## Task prompt
Could you transcribe every entry below exactly, leaving out the pictures?

#### Information

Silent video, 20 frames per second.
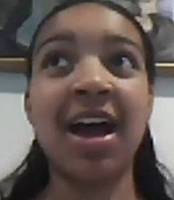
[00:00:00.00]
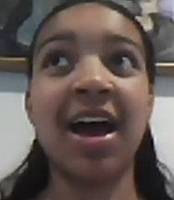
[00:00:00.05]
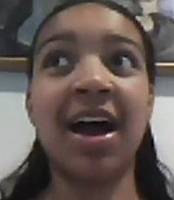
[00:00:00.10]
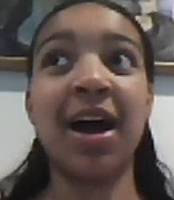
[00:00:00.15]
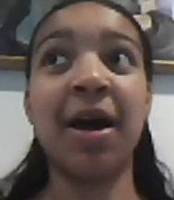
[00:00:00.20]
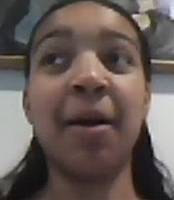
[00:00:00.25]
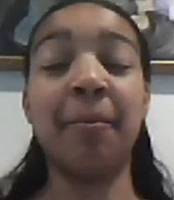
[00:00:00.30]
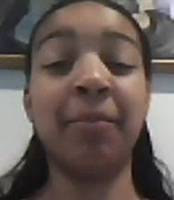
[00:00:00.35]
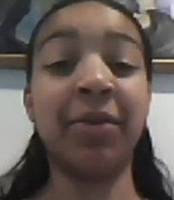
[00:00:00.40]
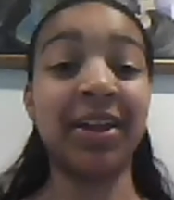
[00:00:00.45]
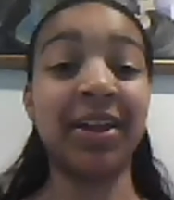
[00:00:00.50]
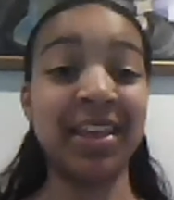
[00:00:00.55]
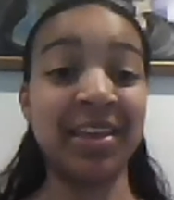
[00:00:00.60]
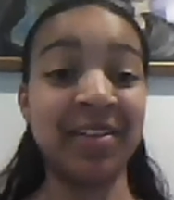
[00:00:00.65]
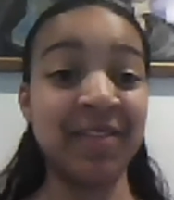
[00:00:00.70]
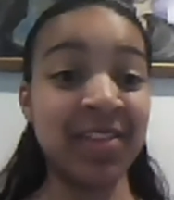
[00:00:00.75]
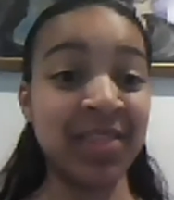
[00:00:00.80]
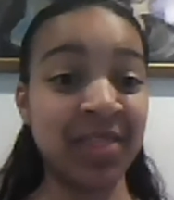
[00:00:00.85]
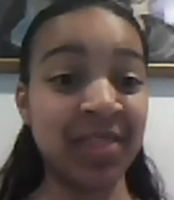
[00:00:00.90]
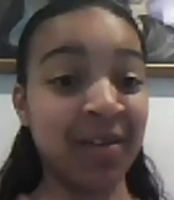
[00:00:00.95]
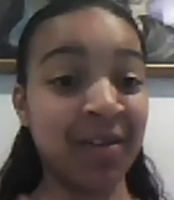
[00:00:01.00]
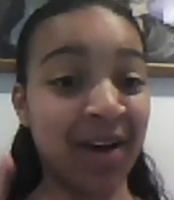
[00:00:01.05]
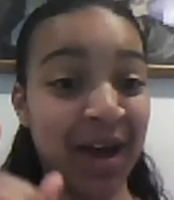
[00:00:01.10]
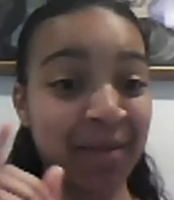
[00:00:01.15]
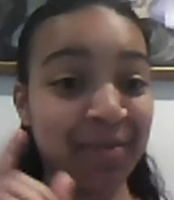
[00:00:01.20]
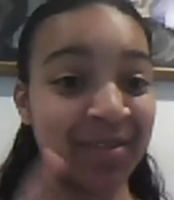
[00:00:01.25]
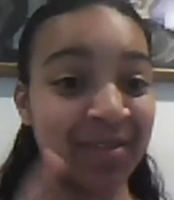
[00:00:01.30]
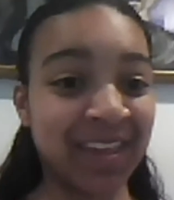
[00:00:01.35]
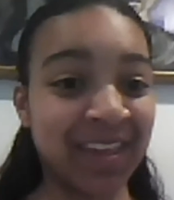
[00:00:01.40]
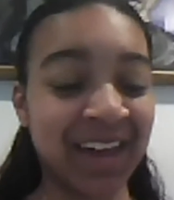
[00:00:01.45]
Um, but even though
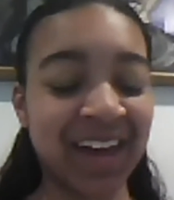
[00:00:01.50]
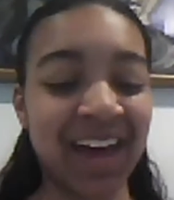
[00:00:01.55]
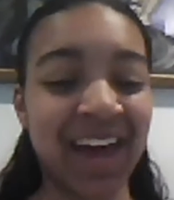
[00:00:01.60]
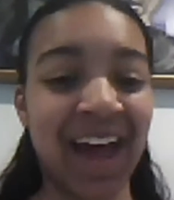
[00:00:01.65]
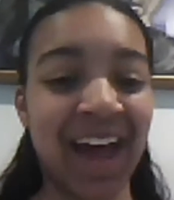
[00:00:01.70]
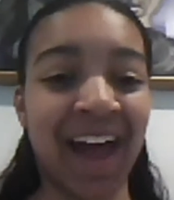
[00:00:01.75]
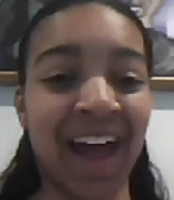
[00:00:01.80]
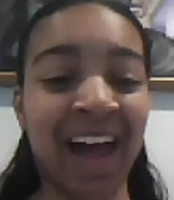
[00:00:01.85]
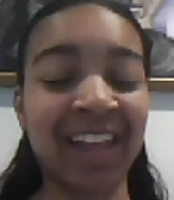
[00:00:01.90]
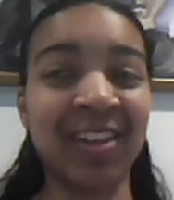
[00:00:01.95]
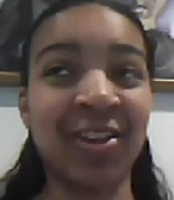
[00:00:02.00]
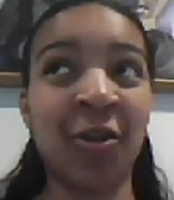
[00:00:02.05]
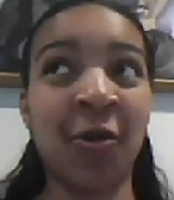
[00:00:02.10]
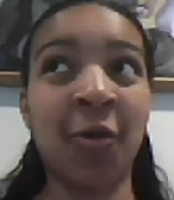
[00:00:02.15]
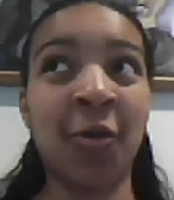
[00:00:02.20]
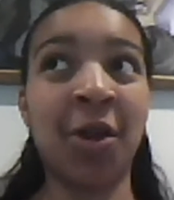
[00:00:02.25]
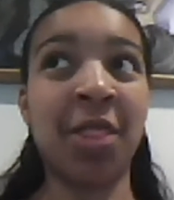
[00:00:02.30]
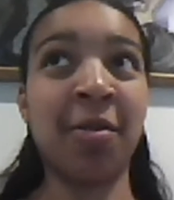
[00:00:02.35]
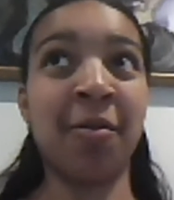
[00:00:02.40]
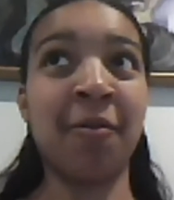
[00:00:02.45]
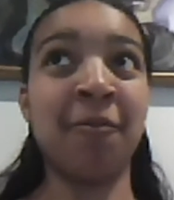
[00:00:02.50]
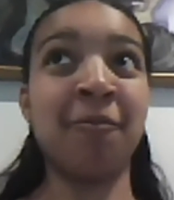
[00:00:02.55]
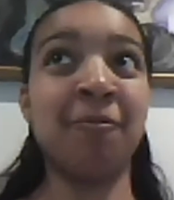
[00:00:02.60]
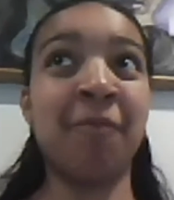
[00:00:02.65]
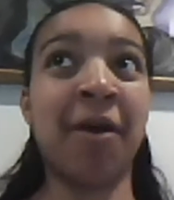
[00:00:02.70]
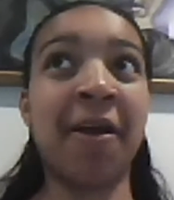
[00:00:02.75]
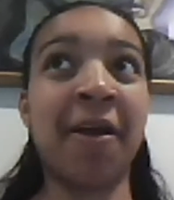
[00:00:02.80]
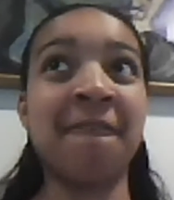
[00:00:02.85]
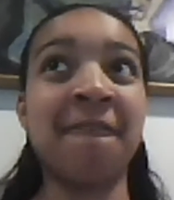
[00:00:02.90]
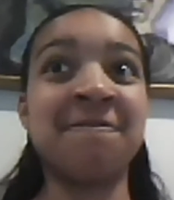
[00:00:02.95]
I'm sick, I got to do one of the,
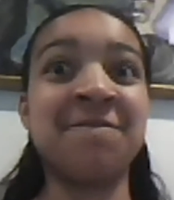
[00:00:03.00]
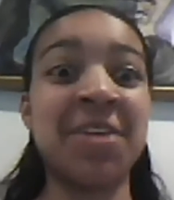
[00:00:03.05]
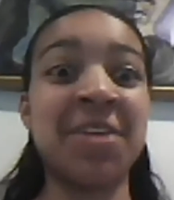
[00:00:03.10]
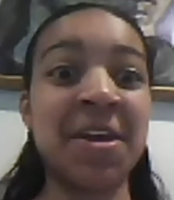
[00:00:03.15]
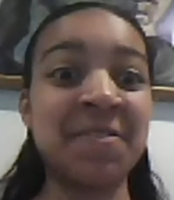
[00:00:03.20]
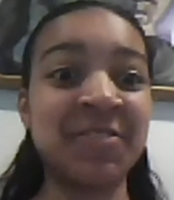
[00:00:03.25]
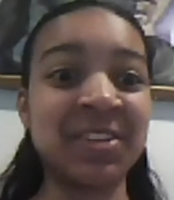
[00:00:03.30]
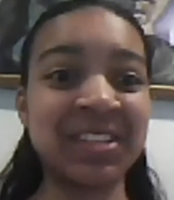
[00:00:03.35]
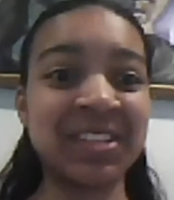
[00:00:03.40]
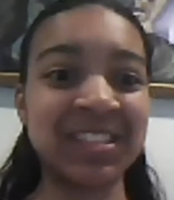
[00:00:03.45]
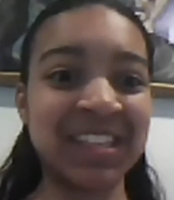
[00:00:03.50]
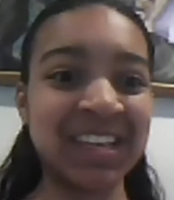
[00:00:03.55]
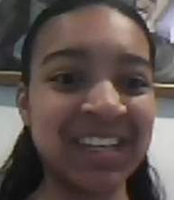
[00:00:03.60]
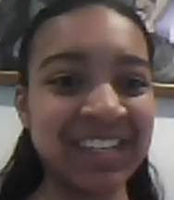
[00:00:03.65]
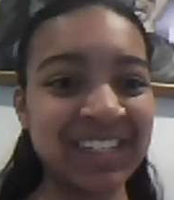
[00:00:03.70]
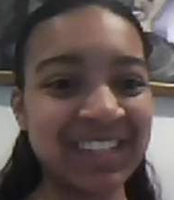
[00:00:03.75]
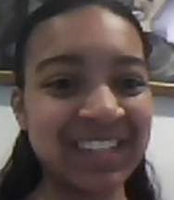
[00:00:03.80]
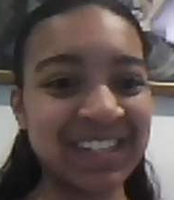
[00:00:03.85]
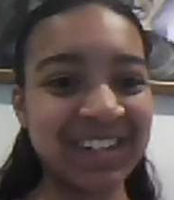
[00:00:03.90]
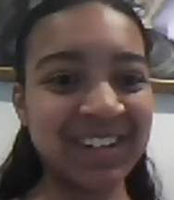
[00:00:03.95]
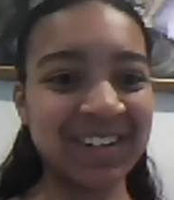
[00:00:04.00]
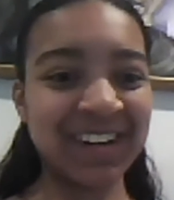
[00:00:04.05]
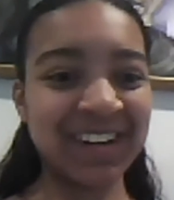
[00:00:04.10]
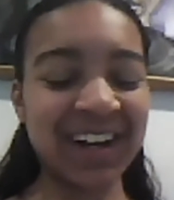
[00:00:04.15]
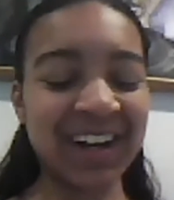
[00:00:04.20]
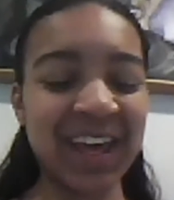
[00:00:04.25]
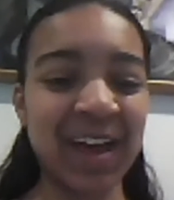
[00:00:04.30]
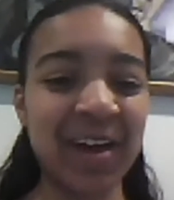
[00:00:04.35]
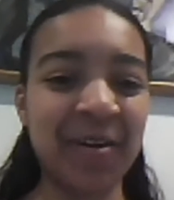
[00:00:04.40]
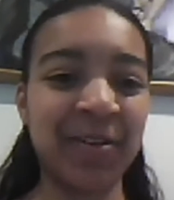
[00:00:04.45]
my favorite things to do
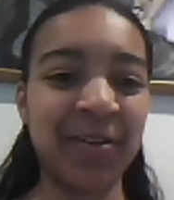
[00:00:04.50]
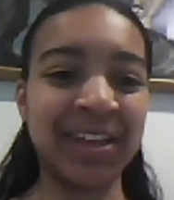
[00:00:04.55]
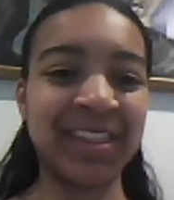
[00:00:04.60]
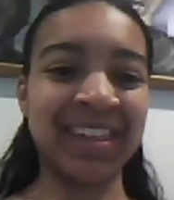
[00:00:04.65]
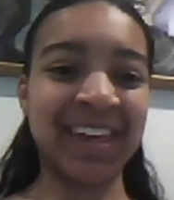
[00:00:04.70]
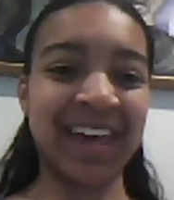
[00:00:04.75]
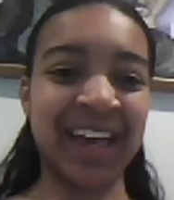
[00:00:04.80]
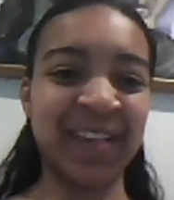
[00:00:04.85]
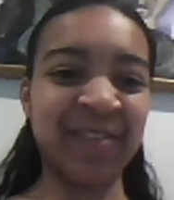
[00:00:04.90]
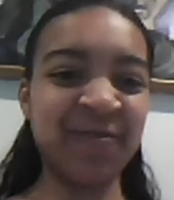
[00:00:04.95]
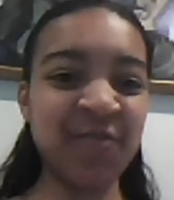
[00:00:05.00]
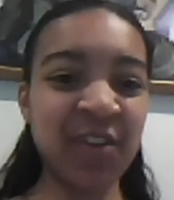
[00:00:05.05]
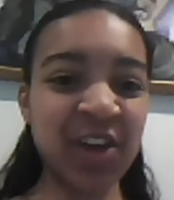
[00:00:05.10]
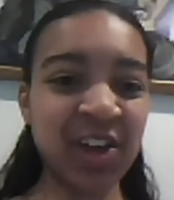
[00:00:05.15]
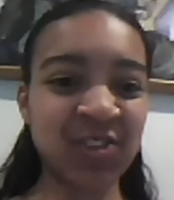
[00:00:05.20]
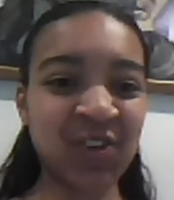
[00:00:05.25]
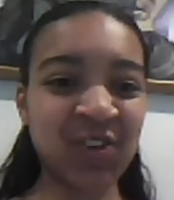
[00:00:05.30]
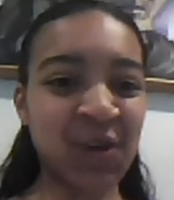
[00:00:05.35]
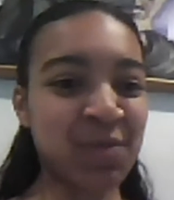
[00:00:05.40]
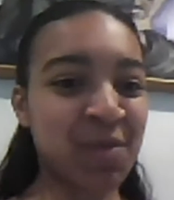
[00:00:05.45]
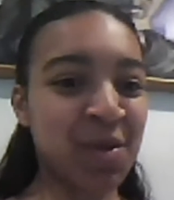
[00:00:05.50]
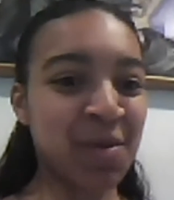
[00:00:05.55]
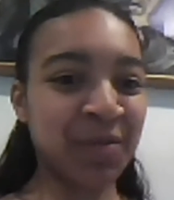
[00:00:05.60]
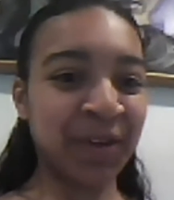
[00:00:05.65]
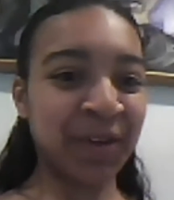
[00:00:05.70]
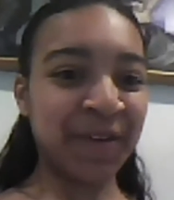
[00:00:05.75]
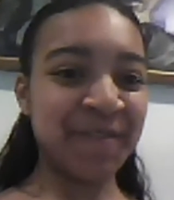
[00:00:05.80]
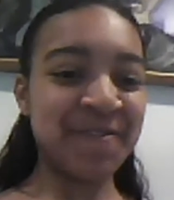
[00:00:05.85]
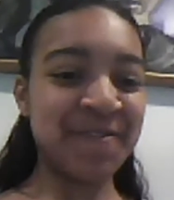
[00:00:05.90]
today, which is registering people to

########

## Solution
Silent video, 20 frames per second.
[00:00:00.00]
[00:00:00.05]
[00:00:00.10]
[00:00:00.15]
[00:00:00.20]
[00:00:00.25]
[00:00:00.30]
[00:00:00.35]
[00:00:00.40]
[00:00:00.45]
[00:00:00.50]
[00:00:00.55]
[00:00:00.60]
[00:00:00.65]
[00:00:00.70]
[00:00:00.75]
[00:00:00.80]
[00:00:00.85]
[00:00:00.90]
[00:00:00.95]
[00:00:01.00]
[00:00:01.05]
[00:00:01.10]
[00:00:01.15]
[00:00:01.20]
[00:00:01.25]
[00:00:01.30]
[00:00:01.35]
[00:00:01.40]
[00:00:01.45]
Um, but even though
[00:00:01.50]
[00:00:01.55]
[00:00:01.60]
[00:00:01.65]
[00:00:01.70]
[00:00:01.75]
[00:00:01.80]
[00:00:01.85]
[00:00:01.90]
[00:00:01.95]
[00:00:02.00]
[00:00:02.05]
[00:00:02.10]
[00:00:02.15]
[00:00:02.20]
[00:00:02.25]
[00:00:02.30]
[00:00:02.35]
[00:00:02.40]
[00:00:02.45]
[00:00:02.50]
[00:00:02.55]
[00:00:02.60]
[00:00:02.65]
[00:00:02.70]
[00:00:02.75]
[00:00:02.80]
[00:00:02.85]
[00:00:02.90]
[00:00:02.95]
I'm sick, I got to do one of the,
[00:00:03.00]
[00:00:03.05]
[00:00:03.10]
[00:00:03.15]
[00:00:03.20]
[00:00:03.25]
[00:00:03.30]
[00:00:03.35]
[00:00:03.40]
[00:00:03.45]
[00:00:03.50]
[00:00:03.55]
[00:00:03.60]
[00:00:03.65]
[00:00:03.70]
[00:00:03.75]
[00:00:03.80]
[00:00:03.85]
[00:00:03.90]
[00:00:03.95]
[00:00:04.00]
[00:00:04.05]
[00:00:04.10]
[00:00:04.15]
[00:00:04.20]
[00:00:04.25]
[00:00:04.30]
[00:00:04.35]
[00:00:04.40]
[00:00:04.45]
my favorite things to do
[00:00:04.50]
[00:00:04.55]
[00:00:04.60]
[00:00:04.65]
[00:00:04.70]
[00:00:04.75]
[00:00:04.80]
[00:00:04.85]
[00:00:04.90]
[00:00:04.95]
[00:00:05.00]
[00:00:05.05]
[00:00:05.10]
[00:00:05.15]
[00:00:05.20]
[00:00:05.25]
[00:00:05.30]
[00:00:05.35]
[00:00:05.40]
[00:00:05.45]
[00:00:05.50]
[00:00:05.55]
[00:00:05.60]
[00:00:05.65]
[00:00:05.70]
[00:00:05.75]
[00:00:05.80]
[00:00:05.85]
[00:00:05.90]
today, which is registering people to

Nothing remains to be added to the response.